§ **What the task asks**: Nothing but the lines from the one that holds "[0:01.80-0:02.70]" through the end of the material should be repeated, each exactly as it stands, and pictures stay out.

§ **Dataset content**:
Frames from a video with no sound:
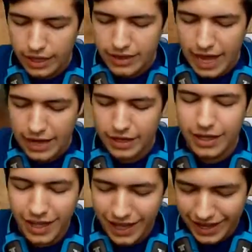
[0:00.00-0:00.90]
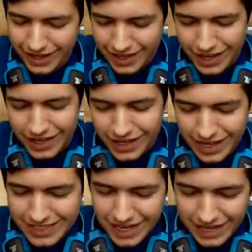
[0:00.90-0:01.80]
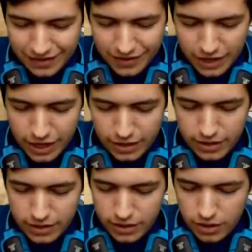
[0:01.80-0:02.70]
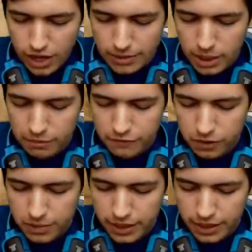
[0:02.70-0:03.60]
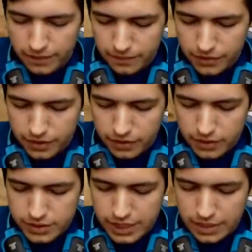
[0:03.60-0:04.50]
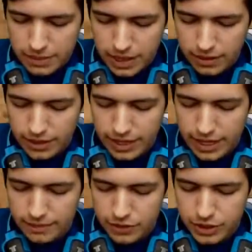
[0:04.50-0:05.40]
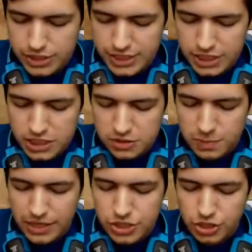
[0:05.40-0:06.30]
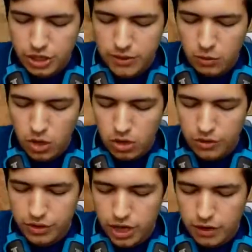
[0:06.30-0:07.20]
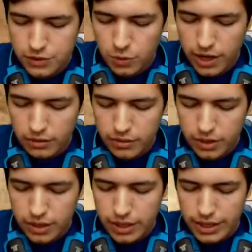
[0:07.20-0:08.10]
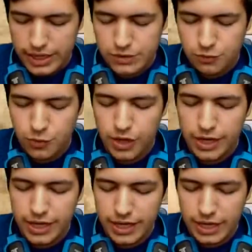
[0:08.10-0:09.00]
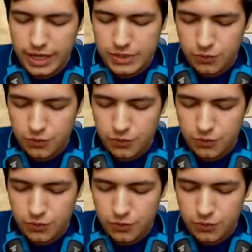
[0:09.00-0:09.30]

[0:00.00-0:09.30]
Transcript: like that. You get taken out the car. I'm coming for you, buddy. Taking me out like that. You can see the suspension going to work on the car as well. It's really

§ **Written response**:
[0:01.80-0:02.70]
[0:02.70-0:03.60]
[0:03.60-0:04.50]
[0:04.50-0:05.40]
[0:05.40-0:06.30]
[0:06.30-0:07.20]
[0:07.20-0:08.10]
[0:08.10-0:09.00]
[0:09.00-0:09.30]

[0:00.00-0:09.30]
Transcript: like that. You get taken out the car. I'm coming for you, buddy. Taking me out like that. You can see the suspension going to work on the car as well. It's really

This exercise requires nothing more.